Time management has been improved in various way. A morse_sync tool has
been introduced to improve precision and timing of high-frequency components
(#683). If available in Blender (Blender > 2.77), it is also possible to
accelerate or slow-down the simulation (#388). Moreover, Morse now try to
compute automatically the right time settings. If you meet any problem
related to time, make sure to read the Time and Event documentation and / or
report issue to the Morse project.
Components
Robots
the human avatar in MORSE has been entierly rewritten. The new human model is
much simpler, yet much nicer (in particular, it features mesh skinning for
good looking animations). On the downside, the interactive mode is gone for
now. Depending on interest, it can be revived in a future version (possibly
through external scripts, for added flexibility).
Actuators
the semantic of the Waypoint and Destination actuators has slightly changed:
once the destination is reached, they do not attempt anymore to actively stay
at this position. This permits another motion actuator to 'take over' the
control of the robot. The previous behaviour is still desirable in certain
cases (notably for flying robots), and can be re-enabled by setting the
property RemainAtDestination to true: motion.properties(RemainAtDestination=True). This option is also added to
the RotorcraftWaypoint actuator, but it defaults to true (hence, no
behaviour change compared to MORSE 1.3).
the orientation actuator has been enhanced to possibly work more
realistically, by limiting the speed of the rotations. The default is still
to go directly to the desired orientation.
The keyboard and joystick actuators do not call anymore the robot apply_speed method with values set to zero when no input is received. The
previous behaviour prevented them to be used in combination with another
motion actuator (they would always overwrite other motion commands with
zeros).
The Armature actuator has two new services (rotate_joints and translate_joints) that let the user set the rotations/translations of only
a subset of the armature's joints by providing a custom mapping {joint name:
value}.
The rotorcraft_attitude actuator has been extended to be able to control the
rotorcraft in yaw rate or in absolute yaw (using the YawRateControl
property). If it is the case, you can configure if you want to configure to
use normal yaw or north using the property UseAngleAgainstNorth.
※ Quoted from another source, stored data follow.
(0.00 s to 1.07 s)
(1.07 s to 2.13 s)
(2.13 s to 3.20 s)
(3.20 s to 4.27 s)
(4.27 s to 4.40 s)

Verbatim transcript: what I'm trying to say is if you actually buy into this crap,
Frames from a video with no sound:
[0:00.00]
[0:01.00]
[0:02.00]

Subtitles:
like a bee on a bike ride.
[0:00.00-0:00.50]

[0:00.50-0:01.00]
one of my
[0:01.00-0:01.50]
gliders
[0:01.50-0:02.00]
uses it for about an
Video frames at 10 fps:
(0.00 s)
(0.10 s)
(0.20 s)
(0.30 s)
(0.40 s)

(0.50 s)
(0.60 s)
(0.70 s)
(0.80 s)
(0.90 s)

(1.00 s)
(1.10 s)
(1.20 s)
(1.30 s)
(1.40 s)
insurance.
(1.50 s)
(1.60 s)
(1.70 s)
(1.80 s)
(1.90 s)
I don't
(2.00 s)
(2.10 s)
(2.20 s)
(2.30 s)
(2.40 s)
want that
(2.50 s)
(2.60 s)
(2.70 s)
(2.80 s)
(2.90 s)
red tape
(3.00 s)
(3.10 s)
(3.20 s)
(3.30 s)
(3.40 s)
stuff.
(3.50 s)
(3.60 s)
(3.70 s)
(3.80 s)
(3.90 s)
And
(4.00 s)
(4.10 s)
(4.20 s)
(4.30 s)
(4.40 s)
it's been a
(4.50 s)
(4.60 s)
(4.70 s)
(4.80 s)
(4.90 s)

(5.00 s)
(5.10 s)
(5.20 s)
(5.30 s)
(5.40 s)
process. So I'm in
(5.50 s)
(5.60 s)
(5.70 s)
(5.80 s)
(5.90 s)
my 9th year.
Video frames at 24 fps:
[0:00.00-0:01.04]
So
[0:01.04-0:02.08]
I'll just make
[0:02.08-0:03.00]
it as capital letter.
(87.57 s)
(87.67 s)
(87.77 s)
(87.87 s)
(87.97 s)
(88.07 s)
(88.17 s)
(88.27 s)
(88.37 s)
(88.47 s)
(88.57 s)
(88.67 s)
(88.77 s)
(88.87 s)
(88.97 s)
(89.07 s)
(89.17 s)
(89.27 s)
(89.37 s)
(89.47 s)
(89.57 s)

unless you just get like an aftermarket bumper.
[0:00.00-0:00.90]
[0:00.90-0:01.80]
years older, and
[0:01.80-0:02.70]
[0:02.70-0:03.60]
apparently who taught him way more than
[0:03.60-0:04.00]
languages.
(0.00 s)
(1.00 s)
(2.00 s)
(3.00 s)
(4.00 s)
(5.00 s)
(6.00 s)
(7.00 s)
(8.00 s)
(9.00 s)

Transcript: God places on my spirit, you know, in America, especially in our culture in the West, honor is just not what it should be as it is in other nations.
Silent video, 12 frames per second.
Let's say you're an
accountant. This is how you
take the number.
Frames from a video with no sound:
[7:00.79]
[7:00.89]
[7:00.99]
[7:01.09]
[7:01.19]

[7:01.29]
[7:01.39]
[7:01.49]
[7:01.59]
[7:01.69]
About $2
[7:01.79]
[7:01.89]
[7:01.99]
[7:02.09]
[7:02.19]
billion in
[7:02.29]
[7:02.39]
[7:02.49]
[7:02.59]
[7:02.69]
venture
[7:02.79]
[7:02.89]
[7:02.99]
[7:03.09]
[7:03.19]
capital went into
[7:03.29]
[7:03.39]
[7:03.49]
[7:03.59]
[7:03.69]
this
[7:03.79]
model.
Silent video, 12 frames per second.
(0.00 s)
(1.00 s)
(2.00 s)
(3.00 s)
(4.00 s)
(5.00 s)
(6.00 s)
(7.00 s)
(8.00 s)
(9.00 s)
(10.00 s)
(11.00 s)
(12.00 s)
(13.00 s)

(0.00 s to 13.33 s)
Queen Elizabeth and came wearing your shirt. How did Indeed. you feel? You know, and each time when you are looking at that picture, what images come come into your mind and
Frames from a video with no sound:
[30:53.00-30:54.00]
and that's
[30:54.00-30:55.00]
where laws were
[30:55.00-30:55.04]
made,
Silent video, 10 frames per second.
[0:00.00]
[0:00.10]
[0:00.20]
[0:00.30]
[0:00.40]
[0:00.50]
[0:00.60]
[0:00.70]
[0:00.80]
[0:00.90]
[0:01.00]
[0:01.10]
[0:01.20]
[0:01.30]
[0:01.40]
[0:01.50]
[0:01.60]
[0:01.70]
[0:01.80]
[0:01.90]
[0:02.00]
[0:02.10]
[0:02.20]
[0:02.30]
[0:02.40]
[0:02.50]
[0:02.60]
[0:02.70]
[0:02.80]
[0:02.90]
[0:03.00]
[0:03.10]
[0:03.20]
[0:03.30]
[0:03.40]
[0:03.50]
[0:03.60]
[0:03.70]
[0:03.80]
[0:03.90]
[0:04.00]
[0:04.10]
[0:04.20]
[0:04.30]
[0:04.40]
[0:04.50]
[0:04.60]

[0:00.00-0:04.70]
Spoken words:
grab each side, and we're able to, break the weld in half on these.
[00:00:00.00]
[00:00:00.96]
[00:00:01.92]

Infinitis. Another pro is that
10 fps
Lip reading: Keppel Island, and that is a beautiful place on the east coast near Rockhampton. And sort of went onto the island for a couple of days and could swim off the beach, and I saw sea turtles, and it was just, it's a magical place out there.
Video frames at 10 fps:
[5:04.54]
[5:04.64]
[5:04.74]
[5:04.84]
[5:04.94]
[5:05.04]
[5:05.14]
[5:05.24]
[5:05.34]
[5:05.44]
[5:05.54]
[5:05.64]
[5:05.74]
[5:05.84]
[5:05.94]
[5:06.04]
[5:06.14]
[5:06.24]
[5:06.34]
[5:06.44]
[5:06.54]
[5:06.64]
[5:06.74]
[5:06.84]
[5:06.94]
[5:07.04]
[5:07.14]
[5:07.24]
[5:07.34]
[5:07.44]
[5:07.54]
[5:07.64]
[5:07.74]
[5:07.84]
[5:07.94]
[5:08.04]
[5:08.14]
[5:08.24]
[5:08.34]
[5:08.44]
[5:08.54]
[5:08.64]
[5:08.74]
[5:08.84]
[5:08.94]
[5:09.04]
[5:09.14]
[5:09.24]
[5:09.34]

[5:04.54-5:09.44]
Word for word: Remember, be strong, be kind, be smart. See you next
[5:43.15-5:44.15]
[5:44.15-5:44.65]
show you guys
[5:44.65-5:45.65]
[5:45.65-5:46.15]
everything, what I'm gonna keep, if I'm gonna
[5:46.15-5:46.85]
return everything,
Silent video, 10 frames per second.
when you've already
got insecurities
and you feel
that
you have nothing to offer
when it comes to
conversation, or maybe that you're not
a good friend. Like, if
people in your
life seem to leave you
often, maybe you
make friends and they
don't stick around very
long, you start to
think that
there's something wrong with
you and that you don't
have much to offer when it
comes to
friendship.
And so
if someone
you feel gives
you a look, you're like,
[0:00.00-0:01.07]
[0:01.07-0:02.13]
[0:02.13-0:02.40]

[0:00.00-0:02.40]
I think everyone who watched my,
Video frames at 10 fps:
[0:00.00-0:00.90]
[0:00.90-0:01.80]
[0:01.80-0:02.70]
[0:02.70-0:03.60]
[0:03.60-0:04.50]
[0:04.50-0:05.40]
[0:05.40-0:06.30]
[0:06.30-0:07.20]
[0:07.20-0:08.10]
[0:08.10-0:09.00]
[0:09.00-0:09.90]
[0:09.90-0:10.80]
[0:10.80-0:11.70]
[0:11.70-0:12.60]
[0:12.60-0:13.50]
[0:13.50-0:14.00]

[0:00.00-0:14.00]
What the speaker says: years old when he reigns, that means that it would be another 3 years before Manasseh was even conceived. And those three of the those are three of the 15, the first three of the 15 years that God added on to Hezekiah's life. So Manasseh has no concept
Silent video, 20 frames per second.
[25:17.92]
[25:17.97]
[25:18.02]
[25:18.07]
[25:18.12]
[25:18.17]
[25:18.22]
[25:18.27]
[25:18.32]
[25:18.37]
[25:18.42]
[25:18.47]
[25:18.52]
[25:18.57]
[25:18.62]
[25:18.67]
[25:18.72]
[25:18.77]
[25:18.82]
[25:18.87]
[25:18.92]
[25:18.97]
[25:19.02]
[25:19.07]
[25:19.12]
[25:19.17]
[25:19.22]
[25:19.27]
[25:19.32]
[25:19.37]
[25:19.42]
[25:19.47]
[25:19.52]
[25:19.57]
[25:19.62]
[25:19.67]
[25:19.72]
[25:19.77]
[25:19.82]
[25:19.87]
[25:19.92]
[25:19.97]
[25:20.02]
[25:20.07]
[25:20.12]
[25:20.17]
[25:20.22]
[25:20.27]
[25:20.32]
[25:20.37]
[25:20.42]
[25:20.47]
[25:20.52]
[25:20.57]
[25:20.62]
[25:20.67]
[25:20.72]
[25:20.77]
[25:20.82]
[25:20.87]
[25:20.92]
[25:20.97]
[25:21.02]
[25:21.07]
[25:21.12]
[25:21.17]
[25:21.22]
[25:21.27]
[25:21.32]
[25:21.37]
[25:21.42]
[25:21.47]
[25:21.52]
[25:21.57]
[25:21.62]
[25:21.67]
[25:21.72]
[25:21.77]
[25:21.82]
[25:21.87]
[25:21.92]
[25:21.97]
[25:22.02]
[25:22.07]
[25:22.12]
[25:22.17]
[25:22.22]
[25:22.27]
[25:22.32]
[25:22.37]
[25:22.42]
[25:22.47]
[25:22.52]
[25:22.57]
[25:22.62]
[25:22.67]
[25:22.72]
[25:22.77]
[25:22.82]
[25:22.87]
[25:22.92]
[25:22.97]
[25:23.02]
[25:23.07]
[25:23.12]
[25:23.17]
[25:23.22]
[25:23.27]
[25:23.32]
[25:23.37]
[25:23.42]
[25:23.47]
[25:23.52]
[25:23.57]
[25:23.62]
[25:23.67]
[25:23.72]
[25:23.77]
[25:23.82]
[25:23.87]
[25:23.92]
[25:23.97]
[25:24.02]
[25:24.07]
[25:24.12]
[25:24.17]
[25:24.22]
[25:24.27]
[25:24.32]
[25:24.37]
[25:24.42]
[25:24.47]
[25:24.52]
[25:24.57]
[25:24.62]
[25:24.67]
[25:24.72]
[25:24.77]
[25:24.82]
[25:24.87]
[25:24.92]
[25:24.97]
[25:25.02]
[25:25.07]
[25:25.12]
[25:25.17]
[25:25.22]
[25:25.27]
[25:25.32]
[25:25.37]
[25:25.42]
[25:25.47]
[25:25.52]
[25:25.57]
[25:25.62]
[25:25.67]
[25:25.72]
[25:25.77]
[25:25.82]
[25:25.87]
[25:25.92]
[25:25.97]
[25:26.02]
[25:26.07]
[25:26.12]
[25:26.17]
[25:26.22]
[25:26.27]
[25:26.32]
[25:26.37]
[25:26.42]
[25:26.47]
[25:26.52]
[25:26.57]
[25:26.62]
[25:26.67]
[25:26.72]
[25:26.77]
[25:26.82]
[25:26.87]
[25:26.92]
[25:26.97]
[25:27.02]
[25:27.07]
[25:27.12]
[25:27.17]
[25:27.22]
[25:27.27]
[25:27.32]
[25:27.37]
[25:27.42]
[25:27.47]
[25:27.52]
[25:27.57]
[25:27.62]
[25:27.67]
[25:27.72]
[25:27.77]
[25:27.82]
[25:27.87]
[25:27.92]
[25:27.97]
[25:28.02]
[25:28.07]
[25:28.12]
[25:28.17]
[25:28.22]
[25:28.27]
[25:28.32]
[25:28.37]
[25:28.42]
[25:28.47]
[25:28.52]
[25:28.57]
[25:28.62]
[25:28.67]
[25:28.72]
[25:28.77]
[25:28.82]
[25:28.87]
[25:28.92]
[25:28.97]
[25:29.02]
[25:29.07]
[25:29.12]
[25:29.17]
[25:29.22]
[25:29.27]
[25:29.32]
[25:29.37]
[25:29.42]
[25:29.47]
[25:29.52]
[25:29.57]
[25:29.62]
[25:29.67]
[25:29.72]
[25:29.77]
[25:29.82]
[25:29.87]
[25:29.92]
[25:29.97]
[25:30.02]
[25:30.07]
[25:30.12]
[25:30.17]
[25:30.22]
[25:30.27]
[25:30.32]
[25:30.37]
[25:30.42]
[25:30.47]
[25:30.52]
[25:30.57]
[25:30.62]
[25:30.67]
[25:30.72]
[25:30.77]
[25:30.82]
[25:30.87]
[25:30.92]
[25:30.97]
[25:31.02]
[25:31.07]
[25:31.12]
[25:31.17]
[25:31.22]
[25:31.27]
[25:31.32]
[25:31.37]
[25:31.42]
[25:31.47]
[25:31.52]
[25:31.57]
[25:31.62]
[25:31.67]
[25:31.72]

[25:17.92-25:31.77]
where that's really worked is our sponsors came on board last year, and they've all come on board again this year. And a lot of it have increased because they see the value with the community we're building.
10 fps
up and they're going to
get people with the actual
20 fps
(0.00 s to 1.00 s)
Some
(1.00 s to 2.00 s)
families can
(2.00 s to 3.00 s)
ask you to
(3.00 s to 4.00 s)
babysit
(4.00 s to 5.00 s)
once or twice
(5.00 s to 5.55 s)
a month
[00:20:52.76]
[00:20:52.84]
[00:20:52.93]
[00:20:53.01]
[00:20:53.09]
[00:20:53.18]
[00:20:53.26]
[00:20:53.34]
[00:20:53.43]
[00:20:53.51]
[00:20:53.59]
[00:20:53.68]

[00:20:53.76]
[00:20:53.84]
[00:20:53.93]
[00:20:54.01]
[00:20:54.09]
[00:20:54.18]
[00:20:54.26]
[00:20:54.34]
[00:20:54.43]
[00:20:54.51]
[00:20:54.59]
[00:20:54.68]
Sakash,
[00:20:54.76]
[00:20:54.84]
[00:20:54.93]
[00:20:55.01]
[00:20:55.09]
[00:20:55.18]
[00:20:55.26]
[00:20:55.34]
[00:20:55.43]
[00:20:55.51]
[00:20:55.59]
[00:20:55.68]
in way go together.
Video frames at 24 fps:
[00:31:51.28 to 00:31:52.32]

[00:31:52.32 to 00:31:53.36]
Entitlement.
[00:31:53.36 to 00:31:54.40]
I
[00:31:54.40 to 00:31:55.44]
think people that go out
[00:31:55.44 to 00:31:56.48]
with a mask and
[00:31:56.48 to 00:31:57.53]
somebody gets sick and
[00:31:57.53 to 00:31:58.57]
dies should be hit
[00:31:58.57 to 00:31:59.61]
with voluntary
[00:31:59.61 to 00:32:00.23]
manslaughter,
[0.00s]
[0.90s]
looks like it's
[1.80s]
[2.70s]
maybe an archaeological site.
Last, you can configure the actuator to use a linear or quadratic thrust
model using LinearThrust.
Introduce the drag "actuator" which allows to simulate the drag (air
resistance) force opposite to the move of the robot. It allows more
realistic simulation (if desired).
Introduce the external_force actuator which allows to apply external force
(typically force from the environment such as wind) to a robot. It has the
same interface than force_torque, but apply force in the global frame.
Introduce the quadrotor_dynamic_control actuator which allows to control a
quadrotor from the speed of its four engine, using simple dynamic equation.
Sensors
longitude, latitude and altitude are not anymore properties of
the GPS sensor but must be set at the environment level. Moreover, the
property angle_against_north allows to configure the angle between the
X-axis and the geographic north (must be positive when the Blender X-axis is
East of true North, negative if is West of true North).
Introduce the new high-level sensor Attitude, allowing to compute the
attitude of the system
Introduce the sensor Magnetometer which allows to compute the magnetic field
vector of the Earth.
Extend the sensor IMU to return also the magnetic field vector.
Fixed the collision sensor: it now detects collision only when it is actually
colliding (before, any object in a 1x1x1m box around the sensor would return
a collision). While here, improve the documentation with a complete example.
Introduce the airspeed sensor , which allows to compute the speed of a
vehicle relative to the air.
Modifiers
Introduce ECEF, Geodetic, Geocentric modifiers, allowing to convert
coordinates from Blender world to ECEF-r or Geodetic or Geocentric
coordinates (and vice-versa). It should improve interoperability with flight
systems in general.
Introduce Feet modifier, to convert imperial units to meter buts (and
vice-versa)
Middlewares
General
Introduce a binding for the Mavlink protocol easing the interoperability of
Morse with a lot of free autopilots / architectures.
ROS
Some ROS 'housekeeping' has been performed in this release, including
removing the need for rospkg (easier installation!), removing ROS interface
with the non-standard (and unused?) JointPositions message and removing
references roslib.load_manifest(), a memory of rosbuild-era.
HLA
Handle automatically the case where attributed published by Morse are not
owned by it.
Allow to specify a stop_time for the simulation (in simulated seconds)
Make lookahead configurable for the Morse federate
YARP
Add an adapter for Depth Cameras.
Builder API
API addition
It is now possible to import environment composed of multiples scenes. The
user should select which is the "main_scene" when importing the environment.
Moreover, a method "Environment.set_background_scene" has been added to configure the
scene to use in background (#651).
The method "bpymorse.set_speed", used to changed the frequency of Morse
main loop is now deprecated in favor of "Environment.simulator_frequency".
The method Environmement.set_time_scale allows to accelerate or
slow-down the simulation (#388).
The new method "Environment.use_vsync" allows to control the vsync parameter
Pymorse
Robots created in loop are handled smartly. They are still usable as
previously, but it is also possible to access them using the list foos (if
your robot name is foo) (#358).
Streams are now created lazily, fixing control with large number of robots /
sensors (#626).